● Task goal: Please give the data again in full, precisely as it is written.

● Records to process:
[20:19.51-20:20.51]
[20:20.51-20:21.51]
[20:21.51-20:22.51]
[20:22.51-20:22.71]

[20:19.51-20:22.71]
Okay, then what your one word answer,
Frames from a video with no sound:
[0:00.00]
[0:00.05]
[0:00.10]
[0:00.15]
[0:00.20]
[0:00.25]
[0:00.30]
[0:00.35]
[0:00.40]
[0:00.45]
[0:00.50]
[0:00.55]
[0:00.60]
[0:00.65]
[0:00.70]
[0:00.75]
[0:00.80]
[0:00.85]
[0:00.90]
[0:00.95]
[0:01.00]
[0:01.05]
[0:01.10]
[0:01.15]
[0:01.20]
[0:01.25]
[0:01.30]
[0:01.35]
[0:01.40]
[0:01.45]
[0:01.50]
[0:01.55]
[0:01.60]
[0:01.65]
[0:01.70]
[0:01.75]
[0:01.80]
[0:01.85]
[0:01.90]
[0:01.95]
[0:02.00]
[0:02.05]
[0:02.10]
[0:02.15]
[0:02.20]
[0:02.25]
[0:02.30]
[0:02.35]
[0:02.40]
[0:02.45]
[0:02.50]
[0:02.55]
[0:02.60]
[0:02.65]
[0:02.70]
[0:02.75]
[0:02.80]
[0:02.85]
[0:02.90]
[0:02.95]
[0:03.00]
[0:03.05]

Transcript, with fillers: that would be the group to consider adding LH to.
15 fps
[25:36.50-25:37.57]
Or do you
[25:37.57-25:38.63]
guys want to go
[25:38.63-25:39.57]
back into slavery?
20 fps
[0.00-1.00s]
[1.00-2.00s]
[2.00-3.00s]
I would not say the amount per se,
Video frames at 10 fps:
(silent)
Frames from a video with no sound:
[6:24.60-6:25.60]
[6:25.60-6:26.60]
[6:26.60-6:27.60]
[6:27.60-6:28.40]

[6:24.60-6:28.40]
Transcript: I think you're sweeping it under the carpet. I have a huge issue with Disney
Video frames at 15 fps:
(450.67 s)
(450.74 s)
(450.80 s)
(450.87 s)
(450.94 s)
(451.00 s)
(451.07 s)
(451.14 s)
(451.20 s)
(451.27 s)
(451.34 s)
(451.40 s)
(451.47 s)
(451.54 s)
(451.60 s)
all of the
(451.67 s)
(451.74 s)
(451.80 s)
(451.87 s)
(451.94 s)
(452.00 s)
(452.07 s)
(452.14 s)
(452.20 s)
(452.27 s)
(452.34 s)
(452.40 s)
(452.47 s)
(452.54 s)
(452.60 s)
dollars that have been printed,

● Output below:
[20:19.51-20:20.51]
[20:20.51-20:21.51]
[20:21.51-20:22.51]
[20:22.51-20:22.71]

[20:19.51-20:22.71]
Okay, then what your one word answer,
Frames from a video with no sound:
[0:00.00]
[0:00.05]
[0:00.10]
[0:00.15]
[0:00.20]
[0:00.25]
[0:00.30]
[0:00.35]
[0:00.40]
[0:00.45]
[0:00.50]
[0:00.55]
[0:00.60]
[0:00.65]
[0:00.70]
[0:00.75]
[0:00.80]
[0:00.85]
[0:00.90]
[0:00.95]
[0:01.00]
[0:01.05]
[0:01.10]
[0:01.15]
[0:01.20]
[0:01.25]
[0:01.30]
[0:01.35]
[0:01.40]
[0:01.45]
[0:01.50]
[0:01.55]
[0:01.60]
[0:01.65]
[0:01.70]
[0:01.75]
[0:01.80]
[0:01.85]
[0:01.90]
[0:01.95]
[0:02.00]
[0:02.05]
[0:02.10]
[0:02.15]
[0:02.20]
[0:02.25]
[0:02.30]
[0:02.35]
[0:02.40]
[0:02.45]
[0:02.50]
[0:02.55]
[0:02.60]
[0:02.65]
[0:02.70]
[0:02.75]
[0:02.80]
[0:02.85]
[0:02.90]
[0:02.95]
[0:03.00]
[0:03.05]

Transcript, with fillers: that would be the group to consider adding LH to.
15 fps
[25:36.50-25:37.57]
Or do you
[25:37.57-25:38.63]
guys want to go
[25:38.63-25:39.57]
back into slavery?
20 fps
[0.00-1.00s]
[1.00-2.00s]
[2.00-3.00s]
I would not say the amount per se,
Video frames at 10 fps:
(silent)
Frames from a video with no sound:
[6:24.60-6:25.60]
[6:25.60-6:26.60]
[6:26.60-6:27.60]
[6:27.60-6:28.40]

[6:24.60-6:28.40]
Transcript: I think you're sweeping it under the carpet. I have a huge issue with Disney
Video frames at 15 fps:
(450.67 s)
(450.74 s)
(450.80 s)
(450.87 s)
(450.94 s)
(451.00 s)
(451.07 s)
(451.14 s)
(451.20 s)
(451.27 s)
(451.34 s)
(451.40 s)
(451.47 s)
(451.54 s)
(451.60 s)
all of the
(451.67 s)
(451.74 s)
(451.80 s)
(451.87 s)
(451.94 s)
(452.00 s)
(452.07 s)
(452.14 s)
(452.20 s)
(452.27 s)
(452.34 s)
(452.40 s)
(452.47 s)
(452.54 s)
(452.60 s)
dollars that have been printed,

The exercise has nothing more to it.